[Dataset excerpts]
------------------------------

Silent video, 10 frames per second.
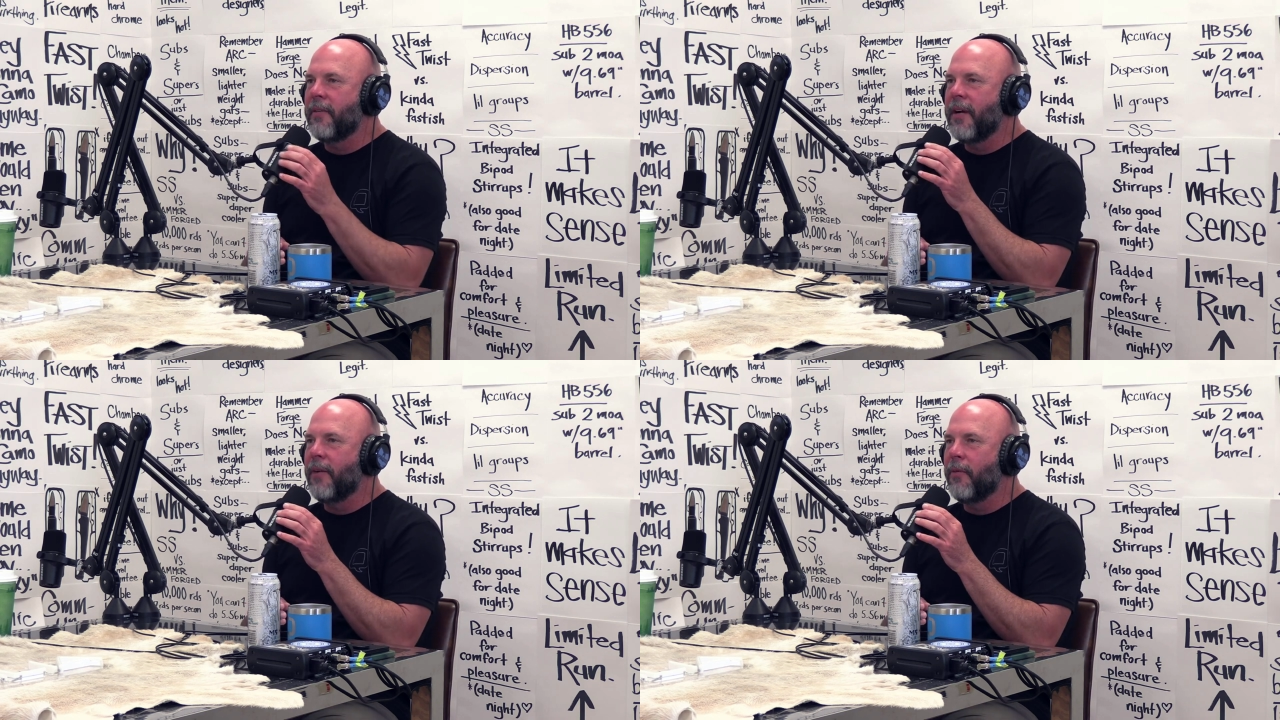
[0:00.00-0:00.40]

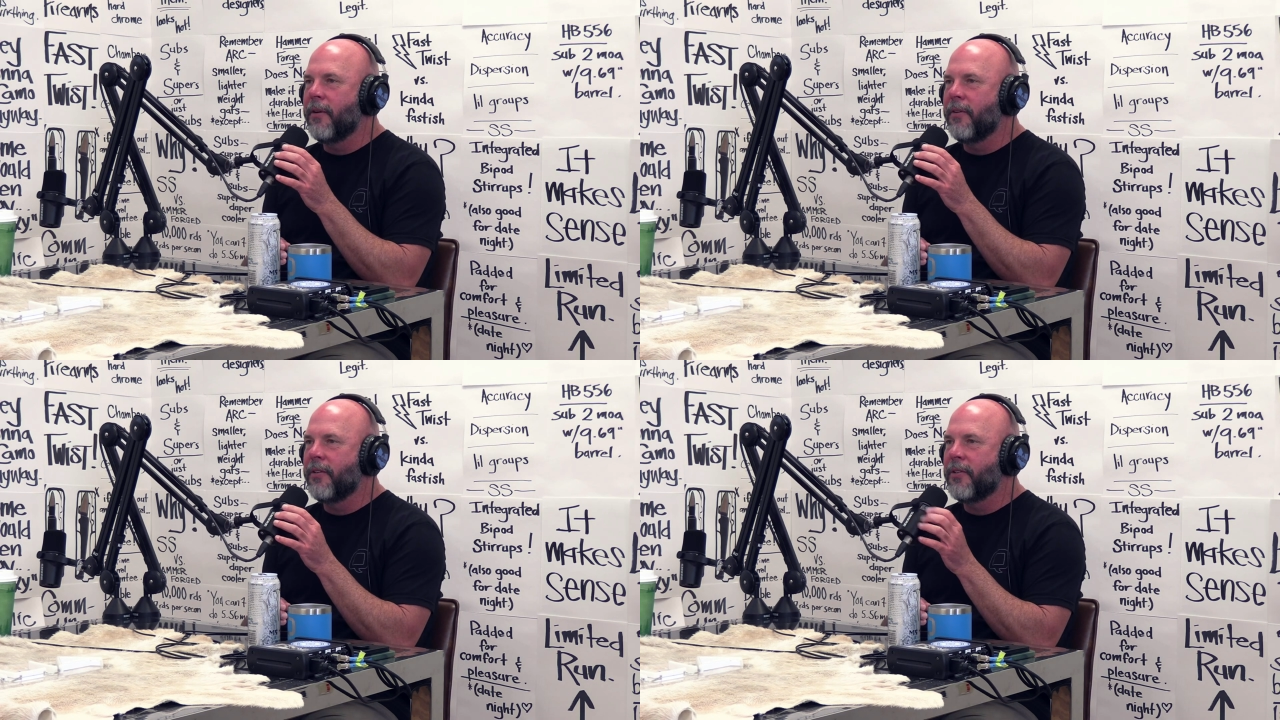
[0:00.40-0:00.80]
I've got
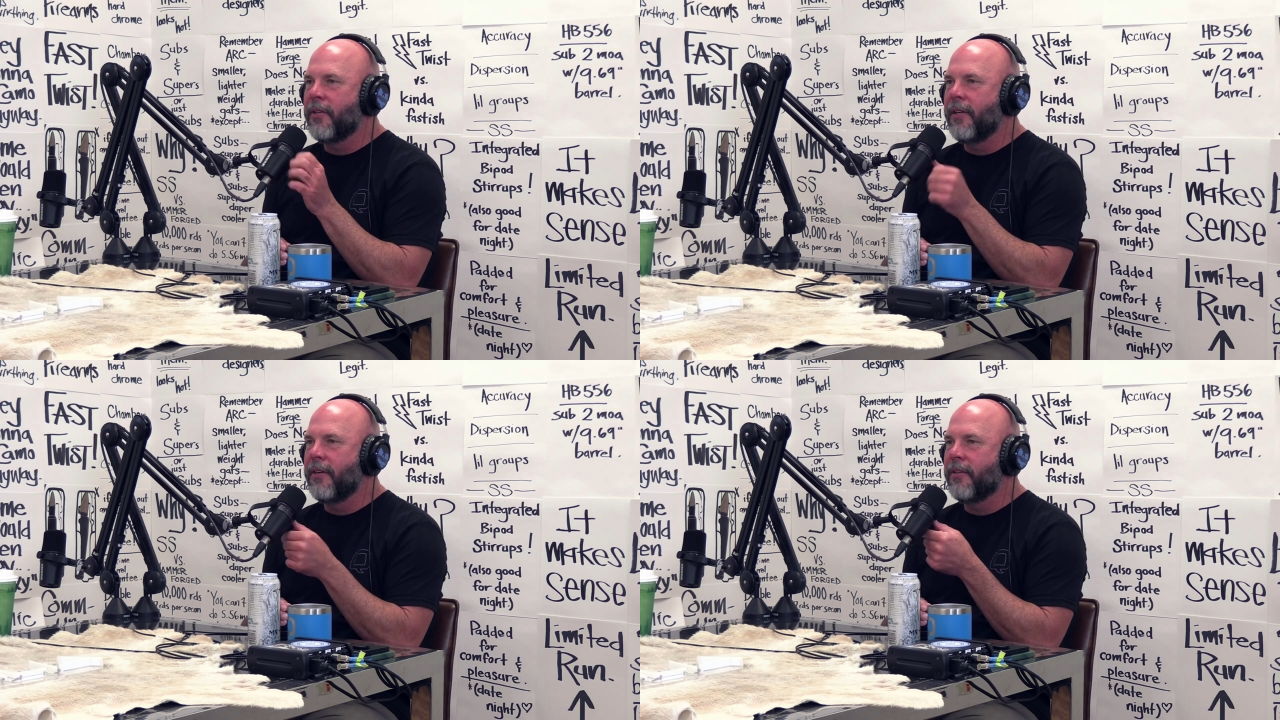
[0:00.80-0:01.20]
one,
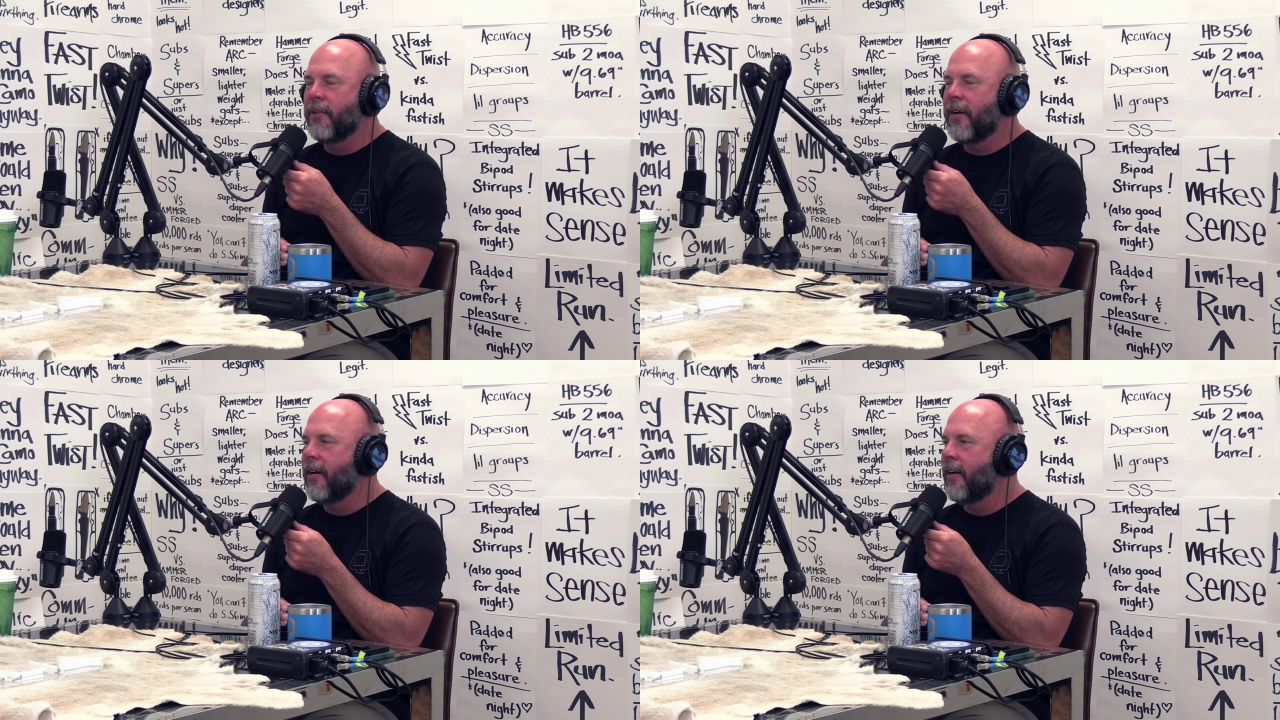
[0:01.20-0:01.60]
and
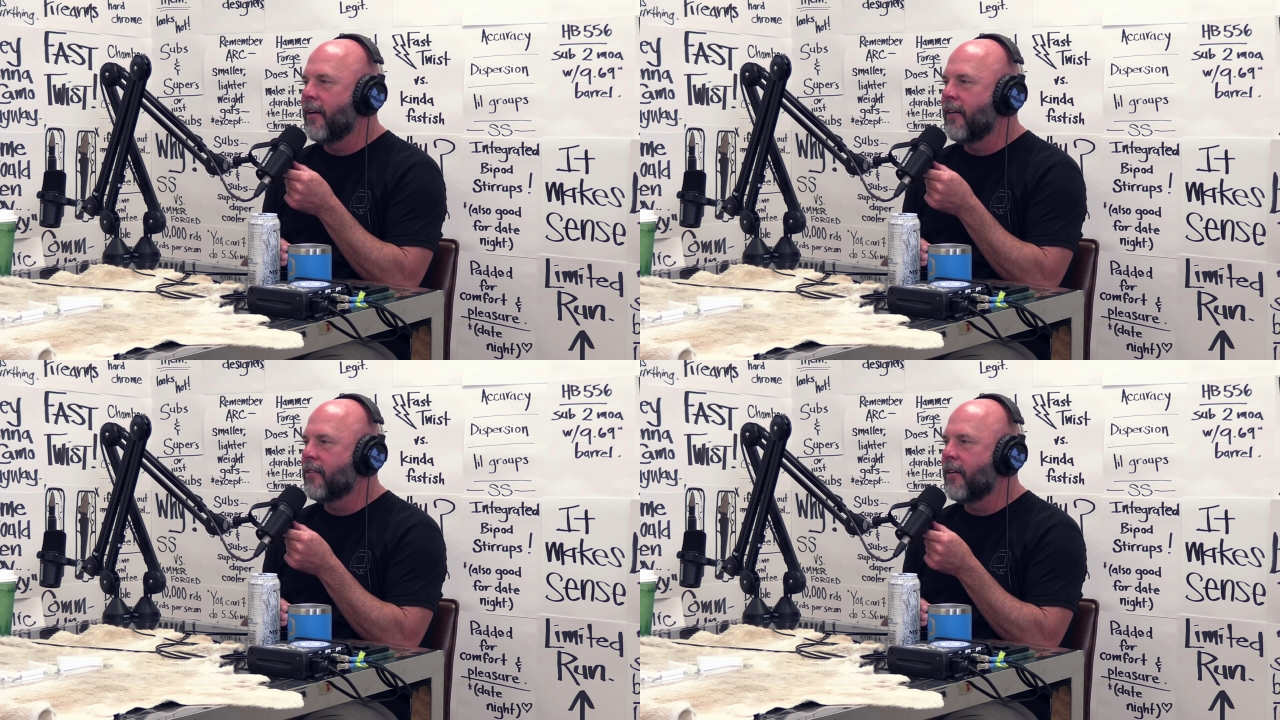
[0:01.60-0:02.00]
Trey
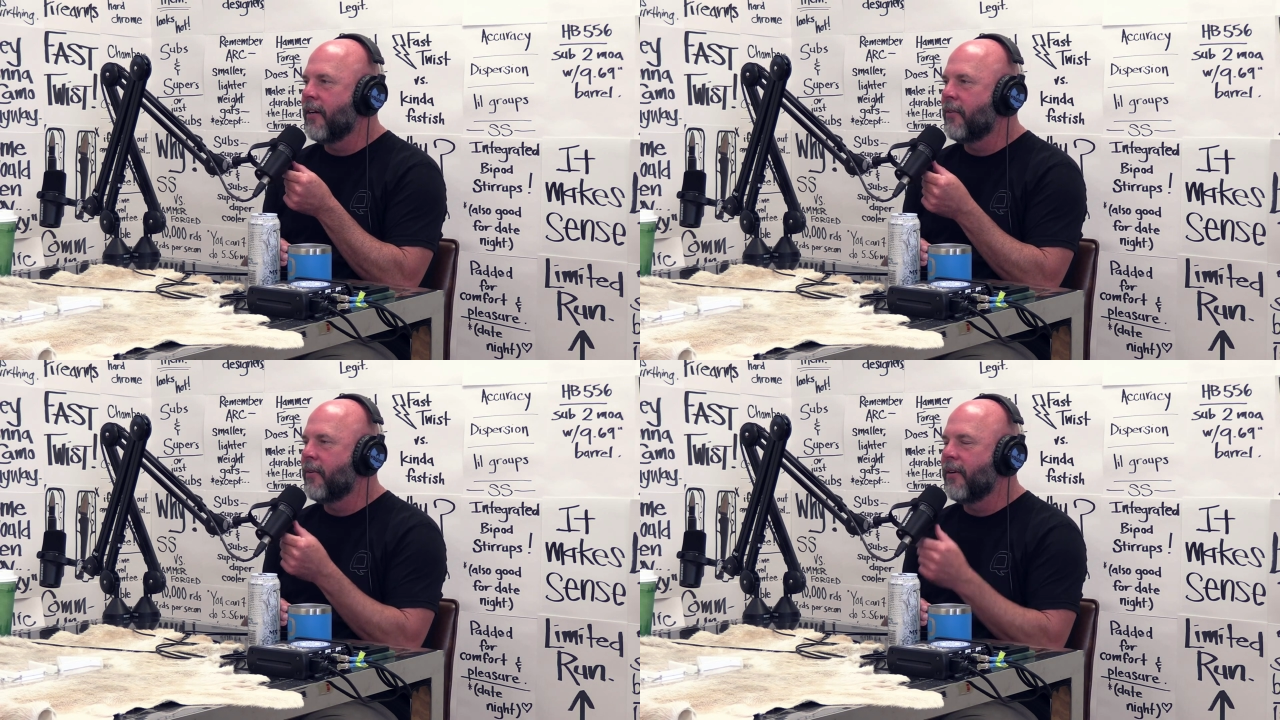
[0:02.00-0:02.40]
Knight has
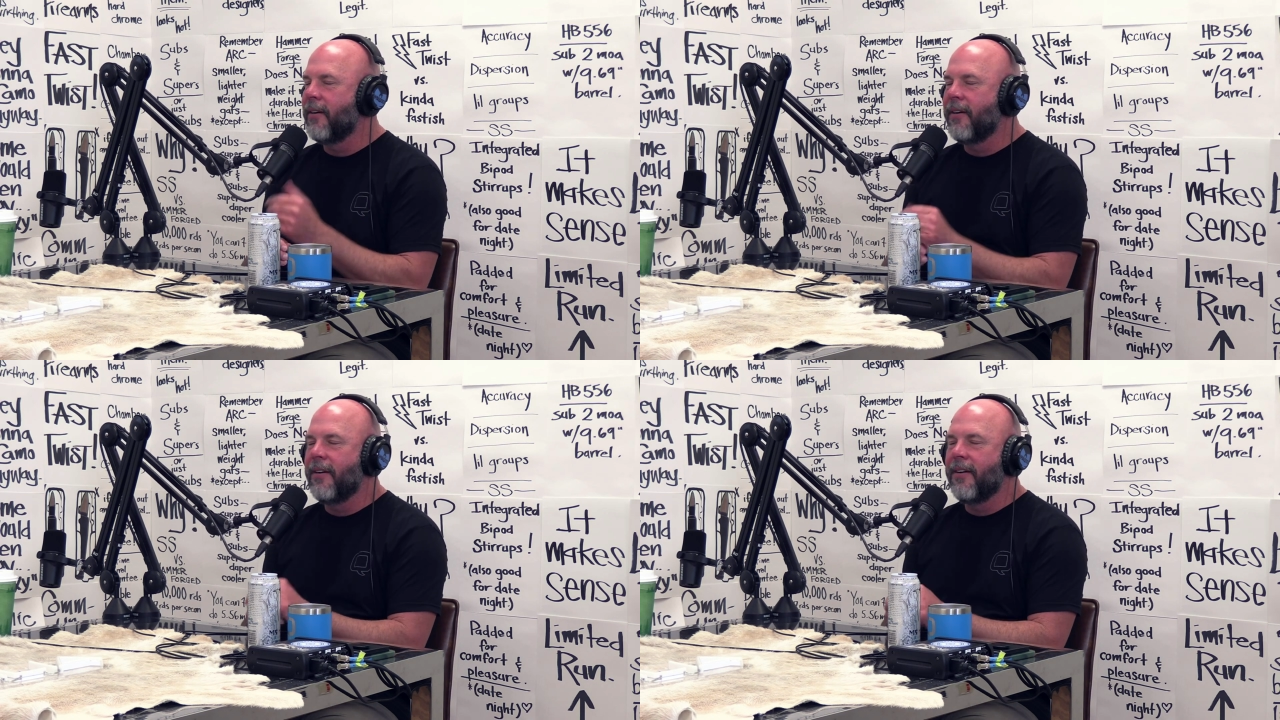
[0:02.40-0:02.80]
the other one.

------------------------------

All of the records need repeating exactly, except for the pictures.

_Result of the task:_
Silent video, 10 frames per second.
[0:00.00-0:00.40]

[0:00.40-0:00.80]
I've got
[0:00.80-0:01.20]
one,
[0:01.20-0:01.60]
and
[0:01.60-0:02.00]
Trey
[0:02.00-0:02.40]
Knight has
[0:02.40-0:02.80]
the other one.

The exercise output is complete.